Work instruction:
Whatever appears in the records apart from pictures must be reproduced exactly.

(Saved entries)
--
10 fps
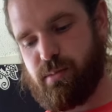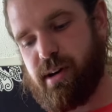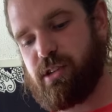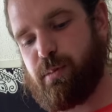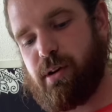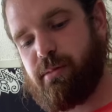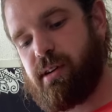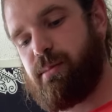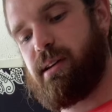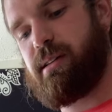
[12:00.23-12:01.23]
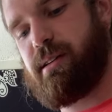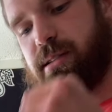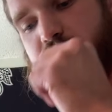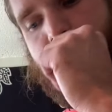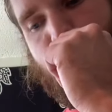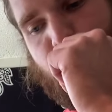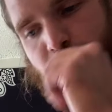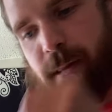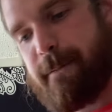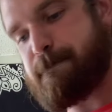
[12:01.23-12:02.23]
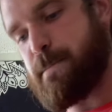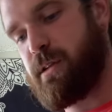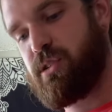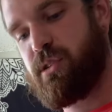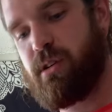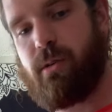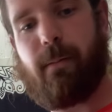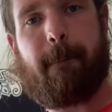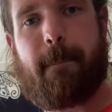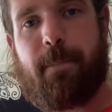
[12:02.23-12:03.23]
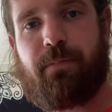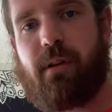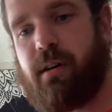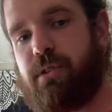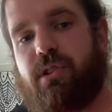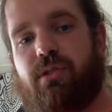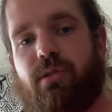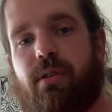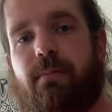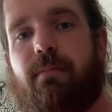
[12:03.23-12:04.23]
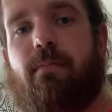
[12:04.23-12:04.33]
my experiment at making these. So hummus is on.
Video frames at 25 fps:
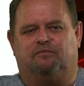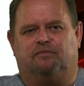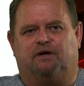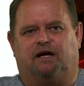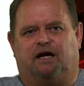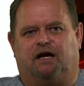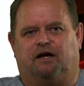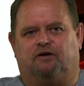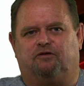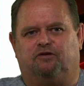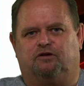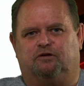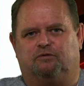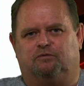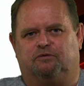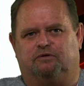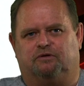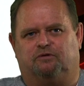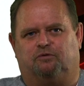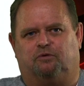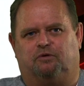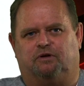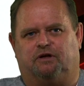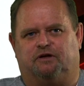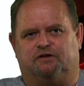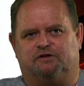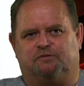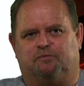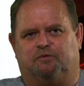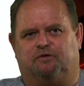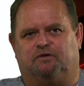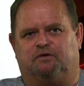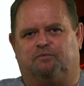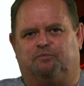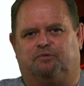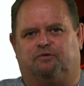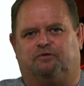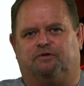how you, all those
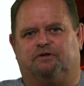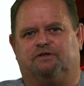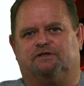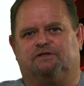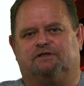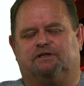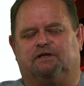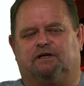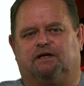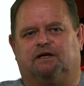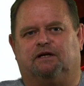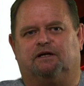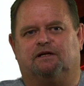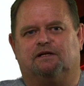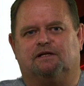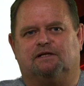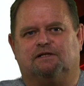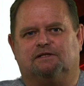bullet points there,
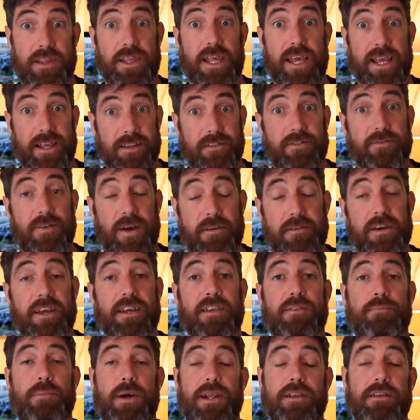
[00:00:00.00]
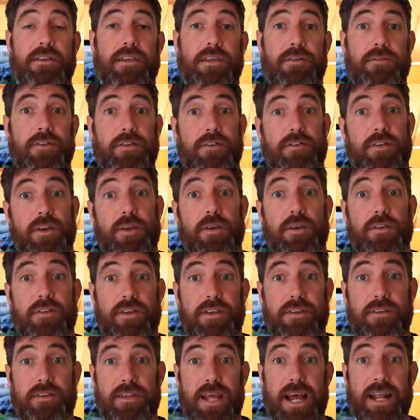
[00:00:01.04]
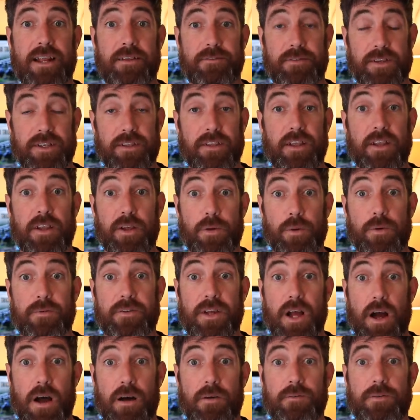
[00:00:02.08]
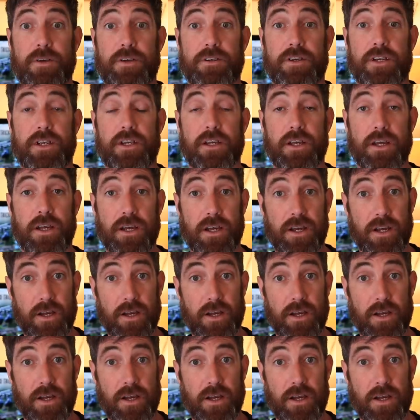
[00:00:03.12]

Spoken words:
it's very expensive as soon as it's anything to do with carp fishing.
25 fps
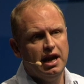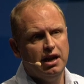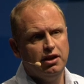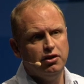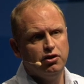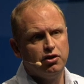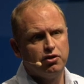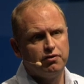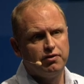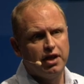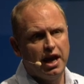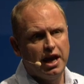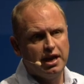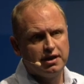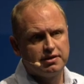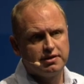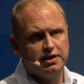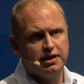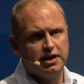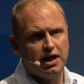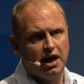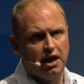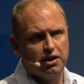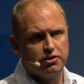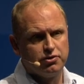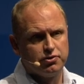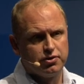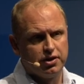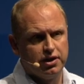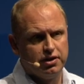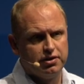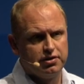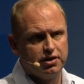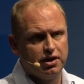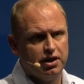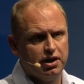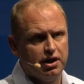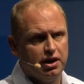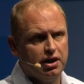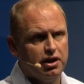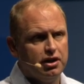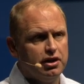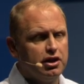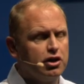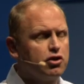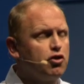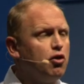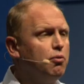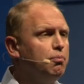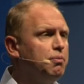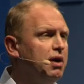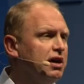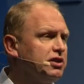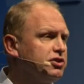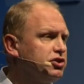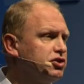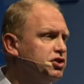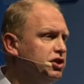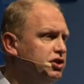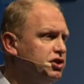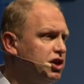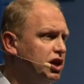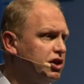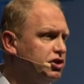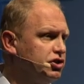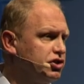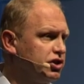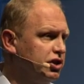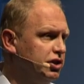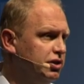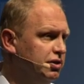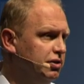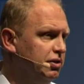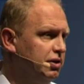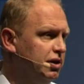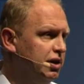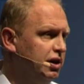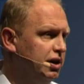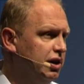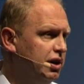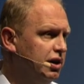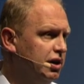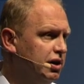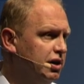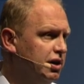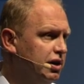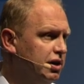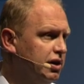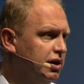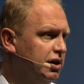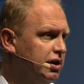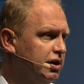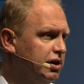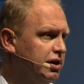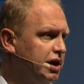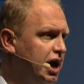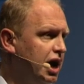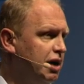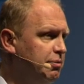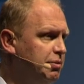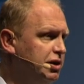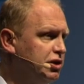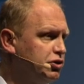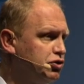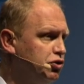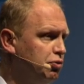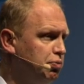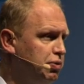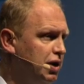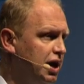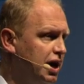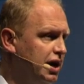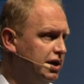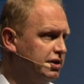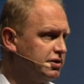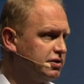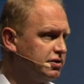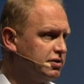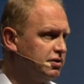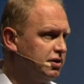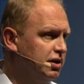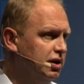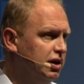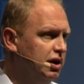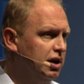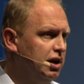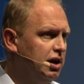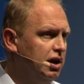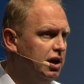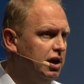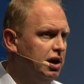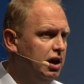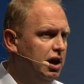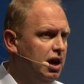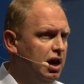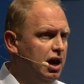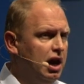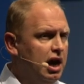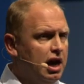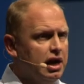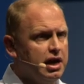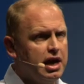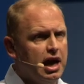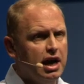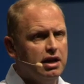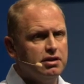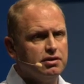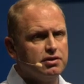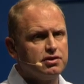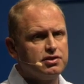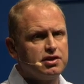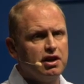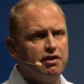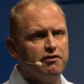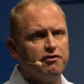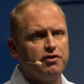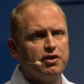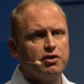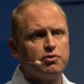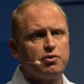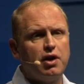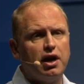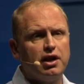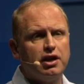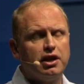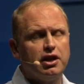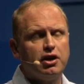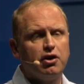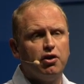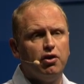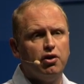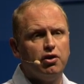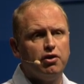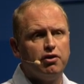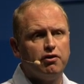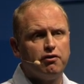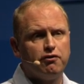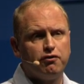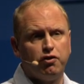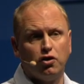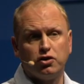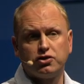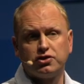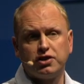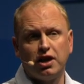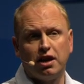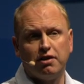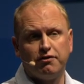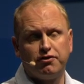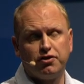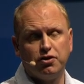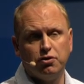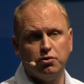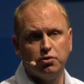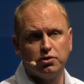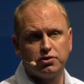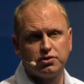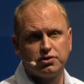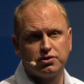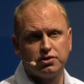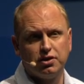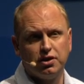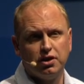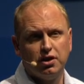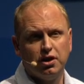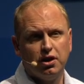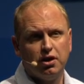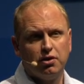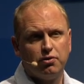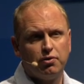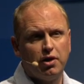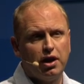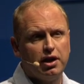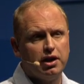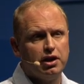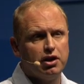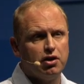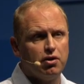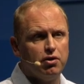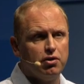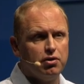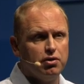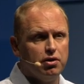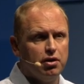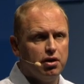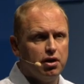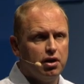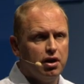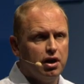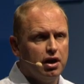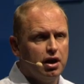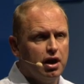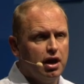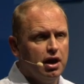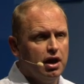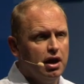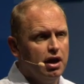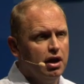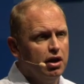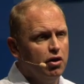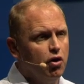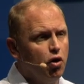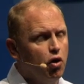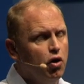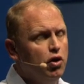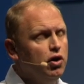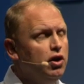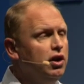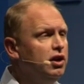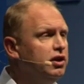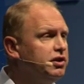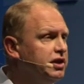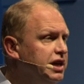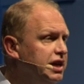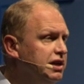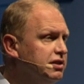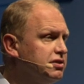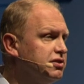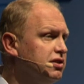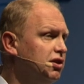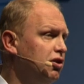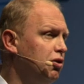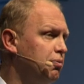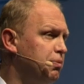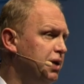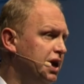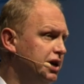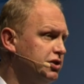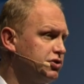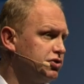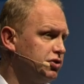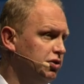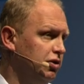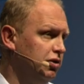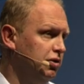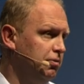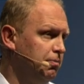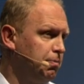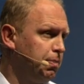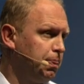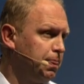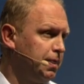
end of the eighteen hundreds, the combustion engine came into place. Again, something running on fossil fuels, running on oil, diesel, or petrol.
--
Task answer:
10 fps
[12:00.23-12:01.23]
[12:01.23-12:02.23]
[12:02.23-12:03.23]
[12:03.23-12:04.23]
[12:04.23-12:04.33]
my experiment at making these. So hummus is on.
Video frames at 25 fps:
how you, all those
bullet points there,
[00:00:00.00]
[00:00:01.04]
[00:00:02.08]
[00:00:03.12]

Spoken words:
it's very expensive as soon as it's anything to do with carp fishing.
25 fps
end of the eighteen hundreds, the combustion engine came into place. Again, something running on fossil fuels, running on oil, diesel, or petrol.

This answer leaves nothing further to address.